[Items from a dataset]

- - - - - - -

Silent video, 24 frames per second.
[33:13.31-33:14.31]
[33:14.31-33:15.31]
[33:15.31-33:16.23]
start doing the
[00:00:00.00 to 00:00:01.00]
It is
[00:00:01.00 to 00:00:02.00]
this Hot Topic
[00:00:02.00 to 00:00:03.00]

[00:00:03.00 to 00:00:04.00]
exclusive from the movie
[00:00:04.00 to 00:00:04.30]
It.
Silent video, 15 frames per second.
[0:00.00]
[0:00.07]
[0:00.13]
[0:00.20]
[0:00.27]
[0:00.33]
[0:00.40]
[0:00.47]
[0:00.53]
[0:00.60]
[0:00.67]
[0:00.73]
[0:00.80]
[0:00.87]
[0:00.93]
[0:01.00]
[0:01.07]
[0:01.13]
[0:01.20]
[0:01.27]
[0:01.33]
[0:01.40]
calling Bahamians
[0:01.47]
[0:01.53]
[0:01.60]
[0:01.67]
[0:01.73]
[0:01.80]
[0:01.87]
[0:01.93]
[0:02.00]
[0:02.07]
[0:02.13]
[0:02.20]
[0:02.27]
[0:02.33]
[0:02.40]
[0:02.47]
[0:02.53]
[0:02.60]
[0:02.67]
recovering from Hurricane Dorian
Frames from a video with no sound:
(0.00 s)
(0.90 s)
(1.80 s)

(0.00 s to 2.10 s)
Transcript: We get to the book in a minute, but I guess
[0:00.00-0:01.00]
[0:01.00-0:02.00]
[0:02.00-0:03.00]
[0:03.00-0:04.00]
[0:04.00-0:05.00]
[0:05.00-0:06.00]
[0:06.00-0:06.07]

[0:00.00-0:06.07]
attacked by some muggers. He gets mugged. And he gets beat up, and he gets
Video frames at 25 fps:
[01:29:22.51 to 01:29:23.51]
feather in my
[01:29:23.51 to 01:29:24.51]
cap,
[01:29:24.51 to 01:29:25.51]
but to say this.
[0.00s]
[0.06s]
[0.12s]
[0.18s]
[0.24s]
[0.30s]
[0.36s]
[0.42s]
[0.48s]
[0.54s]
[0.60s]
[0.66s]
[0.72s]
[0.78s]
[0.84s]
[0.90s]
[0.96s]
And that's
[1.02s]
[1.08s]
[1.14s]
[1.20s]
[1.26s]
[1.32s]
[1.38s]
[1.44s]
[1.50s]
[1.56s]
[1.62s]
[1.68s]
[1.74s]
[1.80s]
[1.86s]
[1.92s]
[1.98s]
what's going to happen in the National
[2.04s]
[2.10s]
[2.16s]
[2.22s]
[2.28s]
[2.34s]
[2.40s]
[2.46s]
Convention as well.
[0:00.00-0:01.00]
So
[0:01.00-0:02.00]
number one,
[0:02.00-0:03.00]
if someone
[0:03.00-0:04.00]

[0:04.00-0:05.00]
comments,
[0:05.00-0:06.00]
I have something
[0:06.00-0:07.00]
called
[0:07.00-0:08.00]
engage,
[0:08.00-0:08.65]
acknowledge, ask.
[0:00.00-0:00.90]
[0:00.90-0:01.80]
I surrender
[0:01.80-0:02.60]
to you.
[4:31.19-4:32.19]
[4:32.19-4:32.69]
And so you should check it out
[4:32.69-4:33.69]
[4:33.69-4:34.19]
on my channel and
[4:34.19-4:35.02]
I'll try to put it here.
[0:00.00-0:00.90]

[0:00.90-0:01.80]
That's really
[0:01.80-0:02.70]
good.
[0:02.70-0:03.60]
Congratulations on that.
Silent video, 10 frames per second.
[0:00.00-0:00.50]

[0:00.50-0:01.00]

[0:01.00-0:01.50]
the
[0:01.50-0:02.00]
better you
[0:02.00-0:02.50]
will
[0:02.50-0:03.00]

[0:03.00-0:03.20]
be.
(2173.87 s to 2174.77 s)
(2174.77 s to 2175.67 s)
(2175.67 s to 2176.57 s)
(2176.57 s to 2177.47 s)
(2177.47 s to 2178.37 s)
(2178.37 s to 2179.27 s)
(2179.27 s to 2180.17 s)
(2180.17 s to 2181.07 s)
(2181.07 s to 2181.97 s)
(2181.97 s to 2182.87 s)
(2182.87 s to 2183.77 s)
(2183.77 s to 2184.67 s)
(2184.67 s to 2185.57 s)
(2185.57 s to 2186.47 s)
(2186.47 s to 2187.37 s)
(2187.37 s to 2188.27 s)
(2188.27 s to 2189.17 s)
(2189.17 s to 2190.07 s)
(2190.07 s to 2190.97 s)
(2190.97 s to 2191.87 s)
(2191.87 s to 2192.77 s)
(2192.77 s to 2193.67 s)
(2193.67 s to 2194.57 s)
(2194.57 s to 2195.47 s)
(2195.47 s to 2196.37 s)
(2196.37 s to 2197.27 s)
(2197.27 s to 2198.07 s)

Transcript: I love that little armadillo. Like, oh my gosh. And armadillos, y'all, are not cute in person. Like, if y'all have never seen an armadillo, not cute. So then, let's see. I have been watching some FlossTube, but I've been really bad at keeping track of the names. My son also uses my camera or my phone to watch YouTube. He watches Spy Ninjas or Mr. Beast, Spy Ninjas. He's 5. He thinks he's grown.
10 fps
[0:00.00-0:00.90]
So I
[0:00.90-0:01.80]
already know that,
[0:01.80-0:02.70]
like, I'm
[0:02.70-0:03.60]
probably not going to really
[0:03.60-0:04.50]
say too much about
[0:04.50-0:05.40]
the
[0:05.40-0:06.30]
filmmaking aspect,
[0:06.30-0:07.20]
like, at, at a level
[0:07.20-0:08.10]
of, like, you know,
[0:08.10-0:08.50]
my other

- - - - - - -

◆ **The problem**
Above are the records; restate each one exactly.

◆ **Answer area**
Silent video, 24 frames per second.
[33:13.31-33:14.31]
[33:14.31-33:15.31]
[33:15.31-33:16.23]
start doing the
[00:00:00.00 to 00:00:01.00]
It is
[00:00:01.00 to 00:00:02.00]
this Hot Topic
[00:00:02.00 to 00:00:03.00]

[00:00:03.00 to 00:00:04.00]
exclusive from the movie
[00:00:04.00 to 00:00:04.30]
It.
Silent video, 15 frames per second.
[0:00.00]
[0:00.07]
[0:00.13]
[0:00.20]
[0:00.27]
[0:00.33]
[0:00.40]
[0:00.47]
[0:00.53]
[0:00.60]
[0:00.67]
[0:00.73]
[0:00.80]
[0:00.87]
[0:00.93]
[0:01.00]
[0:01.07]
[0:01.13]
[0:01.20]
[0:01.27]
[0:01.33]
[0:01.40]
calling Bahamians
[0:01.47]
[0:01.53]
[0:01.60]
[0:01.67]
[0:01.73]
[0:01.80]
[0:01.87]
[0:01.93]
[0:02.00]
[0:02.07]
[0:02.13]
[0:02.20]
[0:02.27]
[0:02.33]
[0:02.40]
[0:02.47]
[0:02.53]
[0:02.60]
[0:02.67]
recovering from Hurricane Dorian
Frames from a video with no sound:
(0.00 s)
(0.90 s)
(1.80 s)

(0.00 s to 2.10 s)
Transcript: We get to the book in a minute, but I guess
[0:00.00-0:01.00]
[0:01.00-0:02.00]
[0:02.00-0:03.00]
[0:03.00-0:04.00]
[0:04.00-0:05.00]
[0:05.00-0:06.00]
[0:06.00-0:06.07]

[0:00.00-0:06.07]
attacked by some muggers. He gets mugged. And he gets beat up, and he gets
Video frames at 25 fps:
[01:29:22.51 to 01:29:23.51]
feather in my
[01:29:23.51 to 01:29:24.51]
cap,
[01:29:24.51 to 01:29:25.51]
but to say this.
[0.00s]
[0.06s]
[0.12s]
[0.18s]
[0.24s]
[0.30s]
[0.36s]
[0.42s]
[0.48s]
[0.54s]
[0.60s]
[0.66s]
[0.72s]
[0.78s]
[0.84s]
[0.90s]
[0.96s]
And that's
[1.02s]
[1.08s]
[1.14s]
[1.20s]
[1.26s]
[1.32s]
[1.38s]
[1.44s]
[1.50s]
[1.56s]
[1.62s]
[1.68s]
[1.74s]
[1.80s]
[1.86s]
[1.92s]
[1.98s]
what's going to happen in the National
[2.04s]
[2.10s]
[2.16s]
[2.22s]
[2.28s]
[2.34s]
[2.40s]
[2.46s]
Convention as well.
[0:00.00-0:01.00]
So
[0:01.00-0:02.00]
number one,
[0:02.00-0:03.00]
if someone
[0:03.00-0:04.00]

[0:04.00-0:05.00]
comments,
[0:05.00-0:06.00]
I have something
[0:06.00-0:07.00]
called
[0:07.00-0:08.00]
engage,
[0:08.00-0:08.65]
acknowledge, ask.
[0:00.00-0:00.90]
[0:00.90-0:01.80]
I surrender
[0:01.80-0:02.60]
to you.
[4:31.19-4:32.19]
[4:32.19-4:32.69]
And so you should check it out
[4:32.69-4:33.69]
[4:33.69-4:34.19]
on my channel and
[4:34.19-4:35.02]
I'll try to put it here.
[0:00.00-0:00.90]

[0:00.90-0:01.80]
That's really
[0:01.80-0:02.70]
good.
[0:02.70-0:03.60]
Congratulations on that.
Silent video, 10 frames per second.
[0:00.00-0:00.50]

[0:00.50-0:01.00]

[0:01.00-0:01.50]
the
[0:01.50-0:02.00]
better you
[0:02.00-0:02.50]
will
[0:02.50-0:03.00]

[0:03.00-0:03.20]
be.
(2173.87 s to 2174.77 s)
(2174.77 s to 2175.67 s)
(2175.67 s to 2176.57 s)
(2176.57 s to 2177.47 s)
(2177.47 s to 2178.37 s)
(2178.37 s to 2179.27 s)
(2179.27 s to 2180.17 s)
(2180.17 s to 2181.07 s)
(2181.07 s to 2181.97 s)
(2181.97 s to 2182.87 s)
(2182.87 s to 2183.77 s)
(2183.77 s to 2184.67 s)
(2184.67 s to 2185.57 s)
(2185.57 s to 2186.47 s)
(2186.47 s to 2187.37 s)
(2187.37 s to 2188.27 s)
(2188.27 s to 2189.17 s)
(2189.17 s to 2190.07 s)
(2190.07 s to 2190.97 s)
(2190.97 s to 2191.87 s)
(2191.87 s to 2192.77 s)
(2192.77 s to 2193.67 s)
(2193.67 s to 2194.57 s)
(2194.57 s to 2195.47 s)
(2195.47 s to 2196.37 s)
(2196.37 s to 2197.27 s)
(2197.27 s to 2198.07 s)

Transcript: I love that little armadillo. Like, oh my gosh. And armadillos, y'all, are not cute in person. Like, if y'all have never seen an armadillo, not cute. So then, let's see. I have been watching some FlossTube, but I've been really bad at keeping track of the names. My son also uses my camera or my phone to watch YouTube. He watches Spy Ninjas or Mr. Beast, Spy Ninjas. He's 5. He thinks he's grown.
10 fps
[0:00.00-0:00.90]
So I
[0:00.90-0:01.80]
already know that,
[0:01.80-0:02.70]
like, I'm
[0:02.70-0:03.60]
probably not going to really
[0:03.60-0:04.50]
say too much about
[0:04.50-0:05.40]
the
[0:05.40-0:06.30]
filmmaking aspect,
[0:06.30-0:07.20]
like, at, at a level
[0:07.20-0:08.10]
of, like, you know,
[0:08.10-0:08.50]
my other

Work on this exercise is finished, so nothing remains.